Knowledge lives in processes when people always solve a problem the same way, to the point where they no longer know exactly why they do it. All doctors wash their hands after touching a patient, but they aren't actually considering that they might spread an infection if that patient was sick - they just always wash their hands. The solution to that particular problem is no longer in the doctor's head, it's in the process they apply. Most modern products rely on processes to be made, since there is so much knowledge involved that no one could understand it all.
Lastly, technology allows us to grab processes and automate them. Think of light sensors - you used to have a process, when it was dark, you flipped a switch and the lights went on. You didn't actively think about the problem you were solving, but you still had to do it. With the light sensor, the lights go on when you need them to go on. You neither think about nor do you do anything. The problem is solved, for as long as the machine works.
Technological progress is in itself a process of moving knowledge from people's heads, to processes and then to machines. When you move knowledge to a process, suddenly less qualified people can do the same work; when you move knowledge to a machine, no one does that work anymore. This is how productivity grows and how we become free to be creative and solve bigger, more interesting problems and raise everyone's quality of life.
Our current CAD tools still keep a lot of knowledge in the designer's head, or in processes they might apply. Knowing how different materials interact with each other, and design considerations you must have when working with a certain material is something you always have to hold in your head: the software won't prevent you from bending concrete or casting wood. Adding thermal insulation to a wall is something you actively decide - the software will give you no feedback if you don't. You leave enough space around furniture because you follow a process - if you think this is obvious, just look at an architecture student's first project (sense of scale is a learned skill).
These are all important things, but do we want to be thinking about them when we design, or do we want to be thinking about how to create great atmospheres and products people love?
Processes increase productivity, and give us more time to consider the essence of what we're creating, but they're not without risks. For one, processes become mindless tasks you repeat everytime. Neither is that a good use of our time, nor are we particularly good at repeating tasks consistently for long periods of time. At the same time, processes are solutions to problems we're not questioning anymore, which stiffles innovation.

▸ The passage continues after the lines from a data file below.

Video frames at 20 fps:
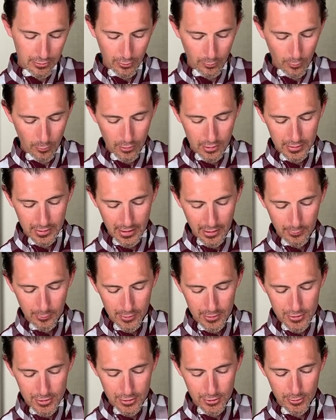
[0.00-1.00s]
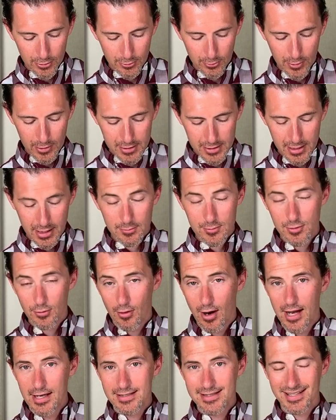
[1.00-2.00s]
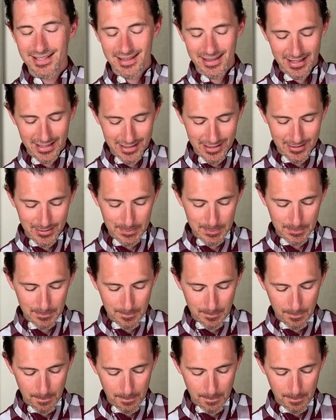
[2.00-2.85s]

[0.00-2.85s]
the one that would do what seems right to them,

Why do we need to move more knowledge to machines
Automation is helpful to become even more productive and eliminate repetitive work, but also to make innovation cheaper. You see, even if you somehow get to question a process, the cost of experimenting with an alternative is to execute your new idea, using whatever time that takes, and if it fails, taking the time to execute the initial process anyway. When a task is automated, you only pay for your experiment, since the original solution is applied by itself anyway. Also, when knowledge lives in a process, proposing any other solution often sounds ridiculous, because "we've always done it that way". Yet, history tends to show us that the processes we apply are often the ridiculous ones.

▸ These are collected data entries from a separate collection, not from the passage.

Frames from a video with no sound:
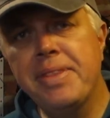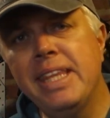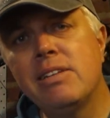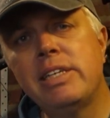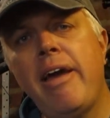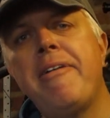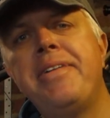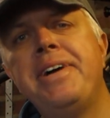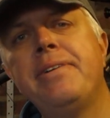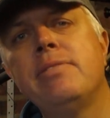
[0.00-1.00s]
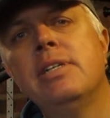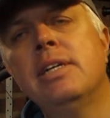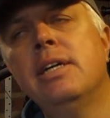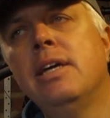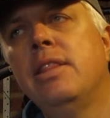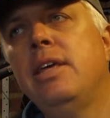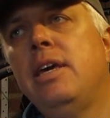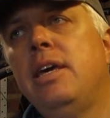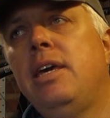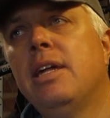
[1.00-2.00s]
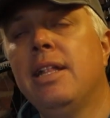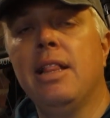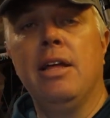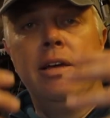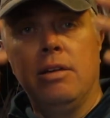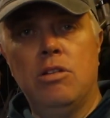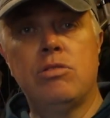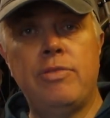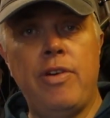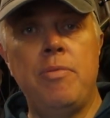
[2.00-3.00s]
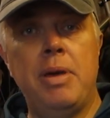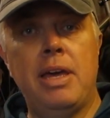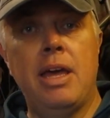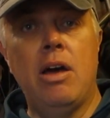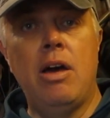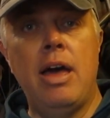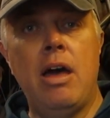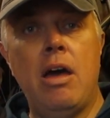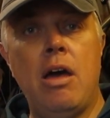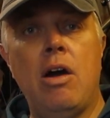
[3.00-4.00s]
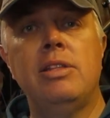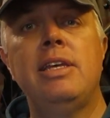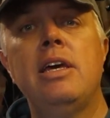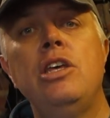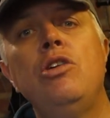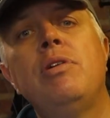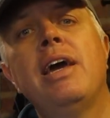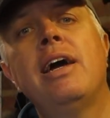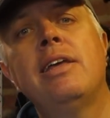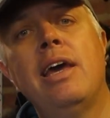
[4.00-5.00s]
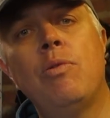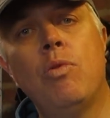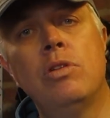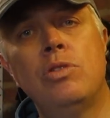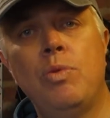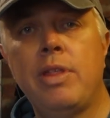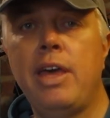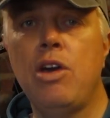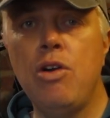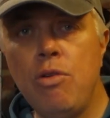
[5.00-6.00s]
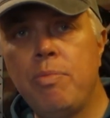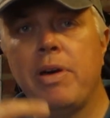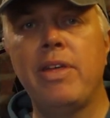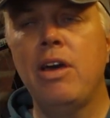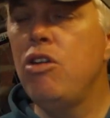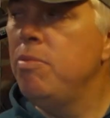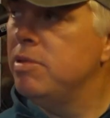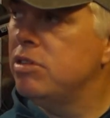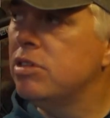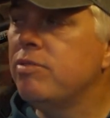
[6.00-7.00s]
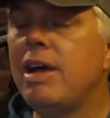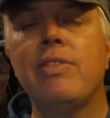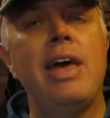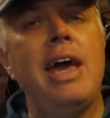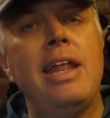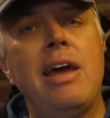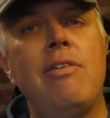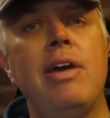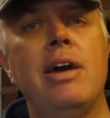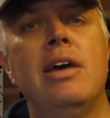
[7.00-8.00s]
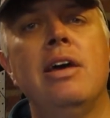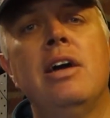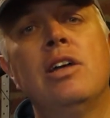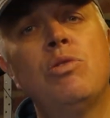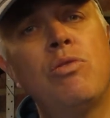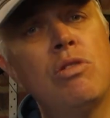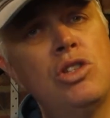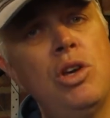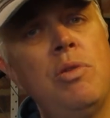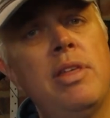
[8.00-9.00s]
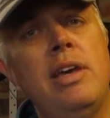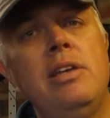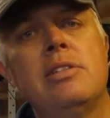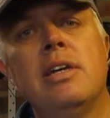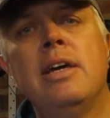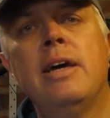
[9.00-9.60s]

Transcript: Now to get around the claustrophobic uh, idea, you can get ones with a hoop, and their hoop is just around the head area. And so I've got two of these.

Processes are an improvement from bespoke work, but they are still a time sink. While you're no longer solving the problem from scratch, you still have to hold the process in your head. This costs you not only time, but focus in your creative work. By automating a process, you increase your cognitive capacity for lateral thinking and considering new solutions.
People will always be solving some problem in their heads. By moving knowledge to machines, we can make sure they are new problems, and not always the same ones.